Network and System Monitoring Primers

So the question is: "What do you need to monitor?" The answer is easy: "Everything". That's a pretty big amount. Let reality kick in and rephrase it to: "Everything you can think of". This is too vague and misses the final goal: "Everything you assume to be the normal conditions for a system or service to run properly.".

"Everything you assume to be the normal conditions for a system or service run properly". That is quite a lot, and different for each service you provide or device you have on the network. It will make you to have to you dig into your network and servers to find out what is going on.
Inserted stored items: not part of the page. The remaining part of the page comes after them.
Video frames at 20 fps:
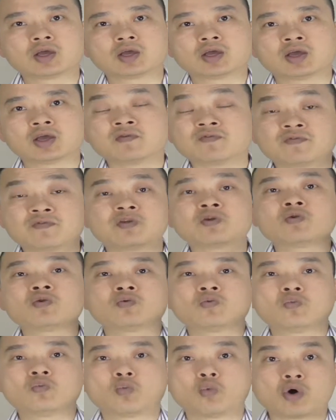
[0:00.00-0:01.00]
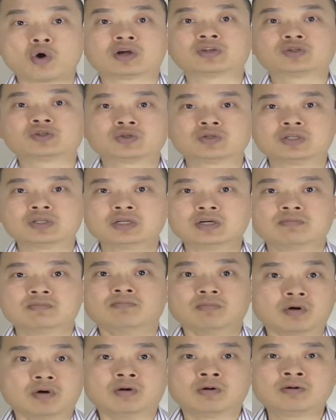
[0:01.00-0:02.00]
if you want to learn
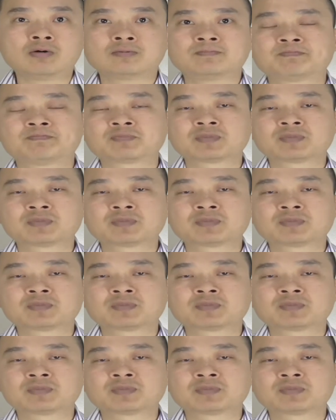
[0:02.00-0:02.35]
more,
This also means that you need to find out how your network and services behave. In the beginning you will get a number of alerts which will be false positives and you need to tune your alert settings. Or you will get the same alerts every day at the same time: they will be normal system behaviour. You can chose between getting these messages everyday and changing the alert-settings so that you won't get them anymore. History shows that the last option isn't the smartest one, because it will hide possible issues from you.
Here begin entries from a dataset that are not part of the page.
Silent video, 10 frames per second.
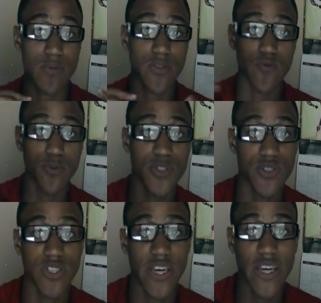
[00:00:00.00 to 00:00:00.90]
what the rumors
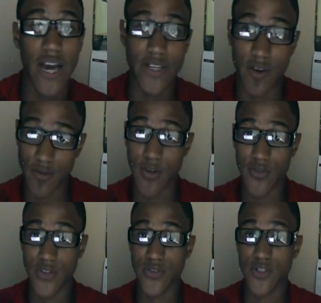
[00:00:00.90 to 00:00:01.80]
are saying. I don't know
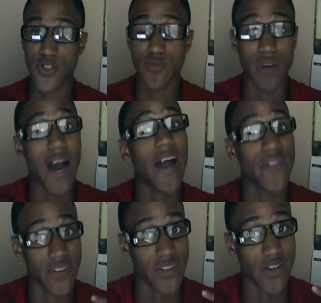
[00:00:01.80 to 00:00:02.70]
if those are true, but I
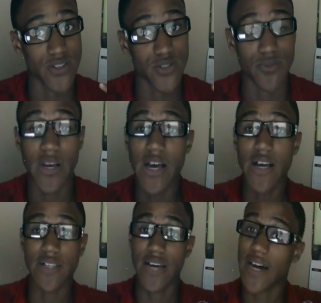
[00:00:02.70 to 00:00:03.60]
think they are true,
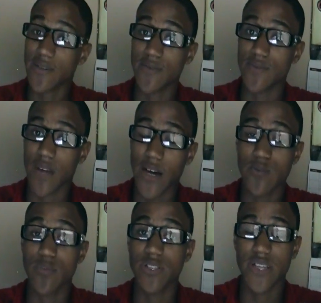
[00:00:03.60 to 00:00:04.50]
because I don't
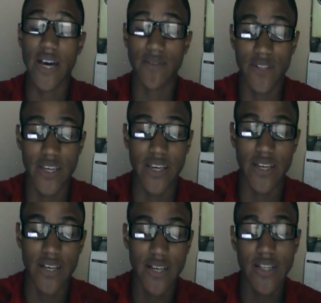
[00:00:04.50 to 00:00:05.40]

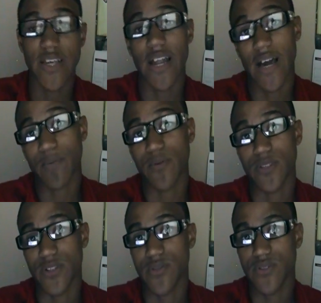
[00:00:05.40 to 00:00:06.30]
think that Apple
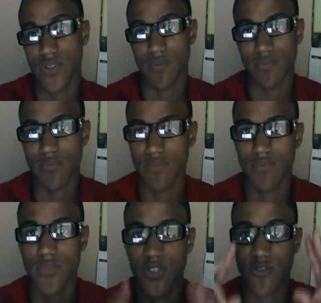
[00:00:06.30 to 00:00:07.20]
would do some
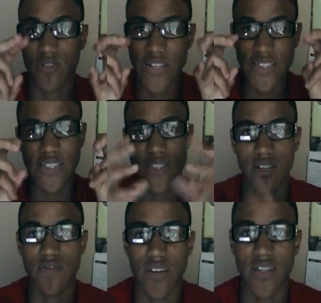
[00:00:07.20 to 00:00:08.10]
crazy
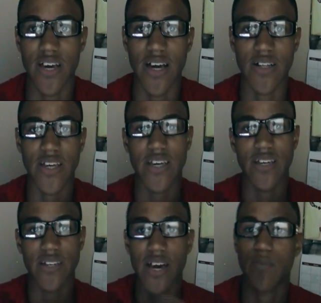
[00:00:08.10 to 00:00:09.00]
stuff like that
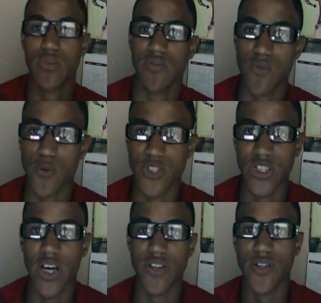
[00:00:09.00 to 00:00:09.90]
and not put
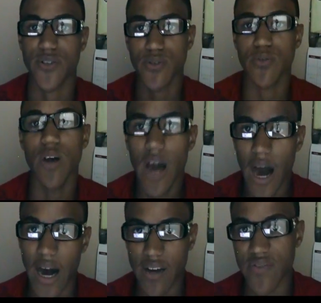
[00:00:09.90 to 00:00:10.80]
4G on their new
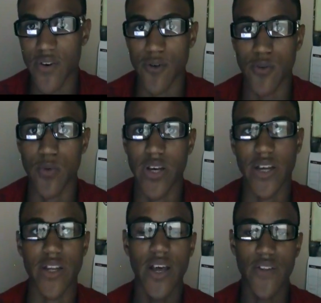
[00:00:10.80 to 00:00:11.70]
iPhone
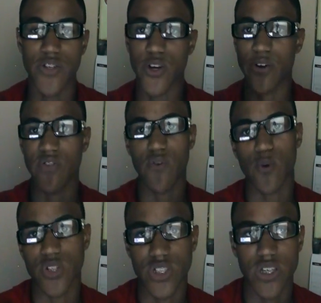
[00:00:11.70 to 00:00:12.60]
when there's already
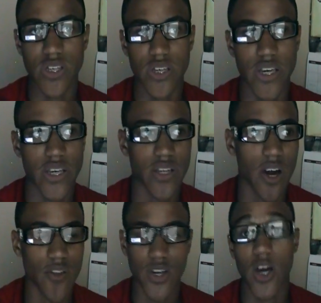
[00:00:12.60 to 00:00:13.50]
4G in
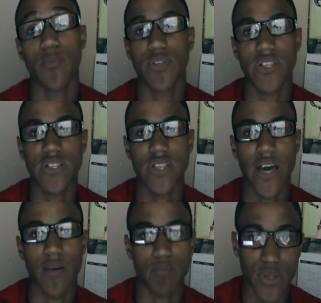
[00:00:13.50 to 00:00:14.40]
other companies
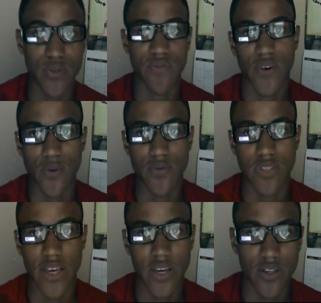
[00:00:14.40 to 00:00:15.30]
that build phones,
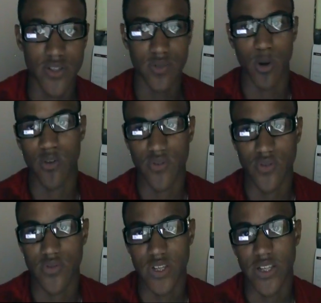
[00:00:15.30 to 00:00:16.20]
like other
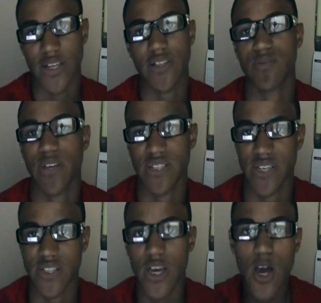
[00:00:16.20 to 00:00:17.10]
smartphones. Like, that doesn't make
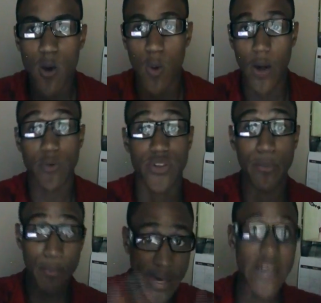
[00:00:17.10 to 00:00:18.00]
sense. Why wouldn't
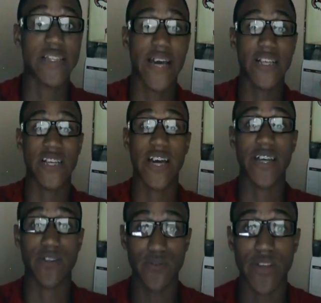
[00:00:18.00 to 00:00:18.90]
the big tech
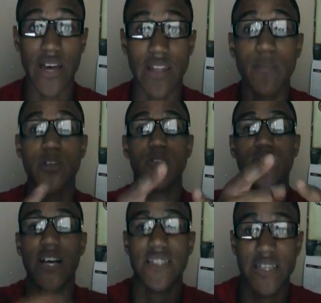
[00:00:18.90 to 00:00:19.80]
giant do that? Let me know what
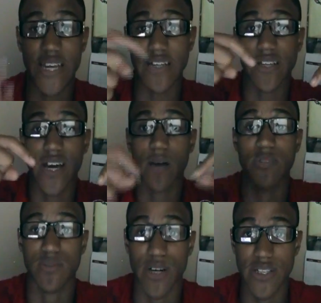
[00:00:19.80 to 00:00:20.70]
you guys think down in the
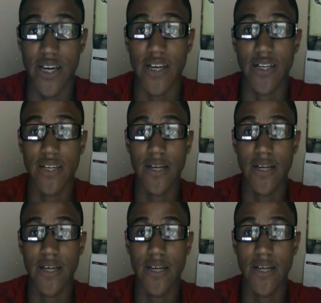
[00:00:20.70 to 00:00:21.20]
comments about that.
A lot of the items described in this primer can be considered as being too nitpicky which might or might not be an issue for you at this moment. Keep in mind that you should monitor for normal operations! Everything which happens in your network and systems which isn't normal is worth investigating!

This primer only describes active monitoring and realtime monitoring. Passive monitoring (via SNMP traps, syslog messages or monitoring agents) and historical monitoring (history graphs with application like Cacti) are not described.

Software

This primer tries to be generic, but is based on my experience with Nagios. At the end there will be a link to the scripts I use for non-standard Nagios features.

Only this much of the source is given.